* Exercise directions: Please copy, character for character, each line from the beginning of the listing to the line containing "[0:11.00-0:11.40]", including both.
★ ★ ★ ★
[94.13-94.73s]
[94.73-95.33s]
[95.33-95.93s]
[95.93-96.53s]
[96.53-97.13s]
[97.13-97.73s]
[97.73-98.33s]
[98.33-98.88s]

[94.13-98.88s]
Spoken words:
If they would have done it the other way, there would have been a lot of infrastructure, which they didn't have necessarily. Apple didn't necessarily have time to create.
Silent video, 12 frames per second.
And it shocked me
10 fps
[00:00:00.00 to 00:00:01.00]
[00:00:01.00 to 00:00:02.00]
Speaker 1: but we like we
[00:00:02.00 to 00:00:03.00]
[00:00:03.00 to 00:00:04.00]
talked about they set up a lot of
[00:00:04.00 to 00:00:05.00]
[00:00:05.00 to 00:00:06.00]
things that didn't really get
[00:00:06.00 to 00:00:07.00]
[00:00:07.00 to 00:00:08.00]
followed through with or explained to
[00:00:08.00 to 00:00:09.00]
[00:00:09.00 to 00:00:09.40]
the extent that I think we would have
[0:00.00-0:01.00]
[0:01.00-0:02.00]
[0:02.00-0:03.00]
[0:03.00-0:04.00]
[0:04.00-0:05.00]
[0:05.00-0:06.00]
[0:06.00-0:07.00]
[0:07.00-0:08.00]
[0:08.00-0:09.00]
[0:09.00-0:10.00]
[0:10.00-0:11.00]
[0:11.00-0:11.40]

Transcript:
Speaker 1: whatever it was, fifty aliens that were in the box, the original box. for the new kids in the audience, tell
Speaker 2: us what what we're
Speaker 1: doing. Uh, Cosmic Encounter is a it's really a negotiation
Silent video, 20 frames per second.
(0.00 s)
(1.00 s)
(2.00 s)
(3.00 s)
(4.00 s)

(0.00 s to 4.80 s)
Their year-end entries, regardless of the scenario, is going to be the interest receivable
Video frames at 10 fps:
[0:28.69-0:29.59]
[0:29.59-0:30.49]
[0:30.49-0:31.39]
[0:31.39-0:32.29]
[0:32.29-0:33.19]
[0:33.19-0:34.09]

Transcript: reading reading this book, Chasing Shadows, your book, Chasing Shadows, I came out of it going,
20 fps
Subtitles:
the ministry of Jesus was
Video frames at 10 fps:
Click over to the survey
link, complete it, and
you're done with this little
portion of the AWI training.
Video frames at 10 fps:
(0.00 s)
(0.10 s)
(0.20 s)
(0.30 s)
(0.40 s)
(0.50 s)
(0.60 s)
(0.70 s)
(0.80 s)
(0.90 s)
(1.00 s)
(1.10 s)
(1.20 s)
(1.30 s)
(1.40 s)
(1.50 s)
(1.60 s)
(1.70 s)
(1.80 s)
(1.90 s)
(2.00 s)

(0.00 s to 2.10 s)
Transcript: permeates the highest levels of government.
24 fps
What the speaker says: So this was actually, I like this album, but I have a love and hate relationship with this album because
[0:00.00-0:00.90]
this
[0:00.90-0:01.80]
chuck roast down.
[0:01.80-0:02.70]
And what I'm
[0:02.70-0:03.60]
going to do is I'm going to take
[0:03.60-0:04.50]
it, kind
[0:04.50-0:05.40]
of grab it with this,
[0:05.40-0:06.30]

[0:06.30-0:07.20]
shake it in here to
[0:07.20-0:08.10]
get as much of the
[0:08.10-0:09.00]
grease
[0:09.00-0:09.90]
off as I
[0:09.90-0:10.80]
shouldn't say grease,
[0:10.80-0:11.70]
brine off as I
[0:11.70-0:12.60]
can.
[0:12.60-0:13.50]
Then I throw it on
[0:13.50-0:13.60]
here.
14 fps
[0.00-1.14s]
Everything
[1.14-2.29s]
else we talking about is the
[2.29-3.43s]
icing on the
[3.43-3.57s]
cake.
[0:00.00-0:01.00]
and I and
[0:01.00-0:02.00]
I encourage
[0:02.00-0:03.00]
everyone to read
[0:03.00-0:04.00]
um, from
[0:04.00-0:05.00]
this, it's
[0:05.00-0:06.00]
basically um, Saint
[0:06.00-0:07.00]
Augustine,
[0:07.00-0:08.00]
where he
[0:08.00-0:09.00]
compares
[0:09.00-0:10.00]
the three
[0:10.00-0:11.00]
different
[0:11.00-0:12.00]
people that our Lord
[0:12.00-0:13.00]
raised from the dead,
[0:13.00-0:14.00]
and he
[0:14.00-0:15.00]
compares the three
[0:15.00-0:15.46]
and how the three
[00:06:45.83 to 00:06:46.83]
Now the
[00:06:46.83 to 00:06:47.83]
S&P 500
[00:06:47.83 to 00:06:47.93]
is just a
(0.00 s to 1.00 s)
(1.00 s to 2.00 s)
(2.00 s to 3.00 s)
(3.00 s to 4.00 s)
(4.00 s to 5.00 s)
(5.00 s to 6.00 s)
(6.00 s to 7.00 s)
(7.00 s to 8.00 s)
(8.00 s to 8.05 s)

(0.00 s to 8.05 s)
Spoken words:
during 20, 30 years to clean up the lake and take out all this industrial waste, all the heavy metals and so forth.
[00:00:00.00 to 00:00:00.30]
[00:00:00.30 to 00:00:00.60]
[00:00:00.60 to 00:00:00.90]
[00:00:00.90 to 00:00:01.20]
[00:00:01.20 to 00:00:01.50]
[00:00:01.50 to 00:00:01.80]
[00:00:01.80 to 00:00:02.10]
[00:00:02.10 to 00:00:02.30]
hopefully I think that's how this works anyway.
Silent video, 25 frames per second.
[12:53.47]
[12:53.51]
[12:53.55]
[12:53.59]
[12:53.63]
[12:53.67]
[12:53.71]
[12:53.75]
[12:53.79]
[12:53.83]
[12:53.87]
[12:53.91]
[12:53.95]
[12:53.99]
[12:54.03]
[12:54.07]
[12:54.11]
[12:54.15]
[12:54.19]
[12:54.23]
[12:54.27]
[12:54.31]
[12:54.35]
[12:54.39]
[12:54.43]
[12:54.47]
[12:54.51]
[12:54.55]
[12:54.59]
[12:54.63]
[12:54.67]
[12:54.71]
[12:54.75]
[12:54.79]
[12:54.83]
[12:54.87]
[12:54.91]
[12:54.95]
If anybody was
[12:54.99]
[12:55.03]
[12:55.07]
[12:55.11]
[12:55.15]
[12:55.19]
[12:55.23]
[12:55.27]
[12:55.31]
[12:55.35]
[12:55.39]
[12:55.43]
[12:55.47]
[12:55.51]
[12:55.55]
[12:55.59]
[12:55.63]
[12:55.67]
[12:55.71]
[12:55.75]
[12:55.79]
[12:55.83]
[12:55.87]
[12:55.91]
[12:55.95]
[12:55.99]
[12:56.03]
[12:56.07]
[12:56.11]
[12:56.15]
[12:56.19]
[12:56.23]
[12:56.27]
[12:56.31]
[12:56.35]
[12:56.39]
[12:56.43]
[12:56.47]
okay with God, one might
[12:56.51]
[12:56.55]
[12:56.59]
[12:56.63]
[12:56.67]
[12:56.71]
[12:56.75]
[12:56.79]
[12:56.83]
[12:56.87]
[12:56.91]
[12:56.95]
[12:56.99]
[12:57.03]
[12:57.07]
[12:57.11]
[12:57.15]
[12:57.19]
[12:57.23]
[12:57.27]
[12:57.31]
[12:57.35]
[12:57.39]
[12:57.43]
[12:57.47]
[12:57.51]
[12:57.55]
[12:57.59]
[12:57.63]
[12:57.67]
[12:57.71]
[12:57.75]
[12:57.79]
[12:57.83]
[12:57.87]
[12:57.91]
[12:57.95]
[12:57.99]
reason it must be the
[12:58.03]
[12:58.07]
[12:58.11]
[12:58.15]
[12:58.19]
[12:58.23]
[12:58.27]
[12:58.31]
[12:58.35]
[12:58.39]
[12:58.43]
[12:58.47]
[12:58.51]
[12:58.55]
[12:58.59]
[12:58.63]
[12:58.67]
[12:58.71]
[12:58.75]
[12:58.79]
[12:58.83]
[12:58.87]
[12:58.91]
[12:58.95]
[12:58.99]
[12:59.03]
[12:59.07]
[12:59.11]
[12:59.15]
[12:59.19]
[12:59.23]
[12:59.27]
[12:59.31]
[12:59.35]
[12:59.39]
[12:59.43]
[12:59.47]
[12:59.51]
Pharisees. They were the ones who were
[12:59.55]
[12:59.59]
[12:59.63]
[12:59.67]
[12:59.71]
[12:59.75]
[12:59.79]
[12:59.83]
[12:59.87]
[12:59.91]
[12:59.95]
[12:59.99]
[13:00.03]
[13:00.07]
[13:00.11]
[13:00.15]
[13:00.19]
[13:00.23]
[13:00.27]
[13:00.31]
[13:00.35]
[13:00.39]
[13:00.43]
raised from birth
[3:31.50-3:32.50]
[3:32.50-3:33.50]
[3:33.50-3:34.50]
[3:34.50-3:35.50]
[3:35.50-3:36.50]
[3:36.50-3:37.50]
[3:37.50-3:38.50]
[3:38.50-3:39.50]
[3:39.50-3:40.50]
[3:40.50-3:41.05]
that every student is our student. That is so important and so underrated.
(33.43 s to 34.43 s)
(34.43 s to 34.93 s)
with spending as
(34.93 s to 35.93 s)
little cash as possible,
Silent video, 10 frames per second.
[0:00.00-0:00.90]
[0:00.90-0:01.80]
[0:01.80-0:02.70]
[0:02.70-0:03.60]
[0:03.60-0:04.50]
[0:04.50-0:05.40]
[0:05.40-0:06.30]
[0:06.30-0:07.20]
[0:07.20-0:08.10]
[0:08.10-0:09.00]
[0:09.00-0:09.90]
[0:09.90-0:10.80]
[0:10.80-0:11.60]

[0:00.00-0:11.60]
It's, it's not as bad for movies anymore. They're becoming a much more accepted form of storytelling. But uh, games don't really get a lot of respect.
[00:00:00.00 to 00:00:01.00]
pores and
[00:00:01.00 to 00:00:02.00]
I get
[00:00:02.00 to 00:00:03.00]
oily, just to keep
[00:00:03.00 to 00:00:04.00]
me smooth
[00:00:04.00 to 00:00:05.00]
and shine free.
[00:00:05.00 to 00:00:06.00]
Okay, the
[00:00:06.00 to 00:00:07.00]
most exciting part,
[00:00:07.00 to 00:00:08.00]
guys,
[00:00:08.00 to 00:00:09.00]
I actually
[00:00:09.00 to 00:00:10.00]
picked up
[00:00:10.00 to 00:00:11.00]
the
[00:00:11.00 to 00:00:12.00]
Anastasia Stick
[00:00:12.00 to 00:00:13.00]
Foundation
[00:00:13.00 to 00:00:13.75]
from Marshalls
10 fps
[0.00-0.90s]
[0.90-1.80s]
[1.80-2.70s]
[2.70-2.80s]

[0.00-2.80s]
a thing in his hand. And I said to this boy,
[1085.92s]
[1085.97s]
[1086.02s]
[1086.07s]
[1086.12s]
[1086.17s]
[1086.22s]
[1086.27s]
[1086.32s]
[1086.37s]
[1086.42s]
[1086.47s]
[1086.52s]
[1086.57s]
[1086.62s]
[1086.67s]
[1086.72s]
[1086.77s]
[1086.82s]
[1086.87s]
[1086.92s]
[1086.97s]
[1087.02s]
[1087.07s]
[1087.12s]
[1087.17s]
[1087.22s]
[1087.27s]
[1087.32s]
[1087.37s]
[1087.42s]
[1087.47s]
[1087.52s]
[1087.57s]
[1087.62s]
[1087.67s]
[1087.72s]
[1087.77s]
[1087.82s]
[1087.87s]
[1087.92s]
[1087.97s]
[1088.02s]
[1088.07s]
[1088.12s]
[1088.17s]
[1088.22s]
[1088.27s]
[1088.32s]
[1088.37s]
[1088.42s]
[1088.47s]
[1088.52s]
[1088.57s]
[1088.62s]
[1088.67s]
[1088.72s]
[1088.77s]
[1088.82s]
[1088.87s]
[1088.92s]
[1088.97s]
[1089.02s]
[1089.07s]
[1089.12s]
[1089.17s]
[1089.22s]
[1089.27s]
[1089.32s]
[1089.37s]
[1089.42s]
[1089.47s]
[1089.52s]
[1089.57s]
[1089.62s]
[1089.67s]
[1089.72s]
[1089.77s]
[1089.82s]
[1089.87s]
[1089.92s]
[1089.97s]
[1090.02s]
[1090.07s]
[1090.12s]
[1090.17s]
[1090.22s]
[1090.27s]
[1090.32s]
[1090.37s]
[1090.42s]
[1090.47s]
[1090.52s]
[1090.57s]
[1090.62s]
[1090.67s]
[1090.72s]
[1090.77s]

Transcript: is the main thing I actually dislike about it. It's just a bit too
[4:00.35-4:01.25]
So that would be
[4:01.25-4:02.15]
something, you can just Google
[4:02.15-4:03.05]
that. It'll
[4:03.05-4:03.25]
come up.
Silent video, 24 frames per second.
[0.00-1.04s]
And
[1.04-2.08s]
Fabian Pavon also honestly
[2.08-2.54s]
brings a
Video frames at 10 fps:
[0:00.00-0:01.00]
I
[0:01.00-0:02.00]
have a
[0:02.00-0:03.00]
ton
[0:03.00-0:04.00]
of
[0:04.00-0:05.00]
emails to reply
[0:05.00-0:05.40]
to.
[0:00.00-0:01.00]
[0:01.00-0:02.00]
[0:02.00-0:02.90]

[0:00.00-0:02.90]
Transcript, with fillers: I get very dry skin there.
★ ★ ★ ★
* Reply to the task:
[94.13-94.73s]
[94.73-95.33s]
[95.33-95.93s]
[95.93-96.53s]
[96.53-97.13s]
[97.13-97.73s]
[97.73-98.33s]
[98.33-98.88s]

[94.13-98.88s]
Spoken words:
If they would have done it the other way, there would have been a lot of infrastructure, which they didn't have necessarily. Apple didn't necessarily have time to create.
Silent video, 12 frames per second.
And it shocked me
10 fps
[00:00:00.00 to 00:00:01.00]
[00:00:01.00 to 00:00:02.00]
Speaker 1: but we like we
[00:00:02.00 to 00:00:03.00]
[00:00:03.00 to 00:00:04.00]
talked about they set up a lot of
[00:00:04.00 to 00:00:05.00]
[00:00:05.00 to 00:00:06.00]
things that didn't really get
[00:00:06.00 to 00:00:07.00]
[00:00:07.00 to 00:00:08.00]
followed through with or explained to
[00:00:08.00 to 00:00:09.00]
[00:00:09.00 to 00:00:09.40]
the extent that I think we would have
[0:00.00-0:01.00]
[0:01.00-0:02.00]
[0:02.00-0:03.00]
[0:03.00-0:04.00]
[0:04.00-0:05.00]
[0:05.00-0:06.00]
[0:06.00-0:07.00]
[0:07.00-0:08.00]
[0:08.00-0:09.00]
[0:09.00-0:10.00]
[0:10.00-0:11.00]
[0:11.00-0:11.40]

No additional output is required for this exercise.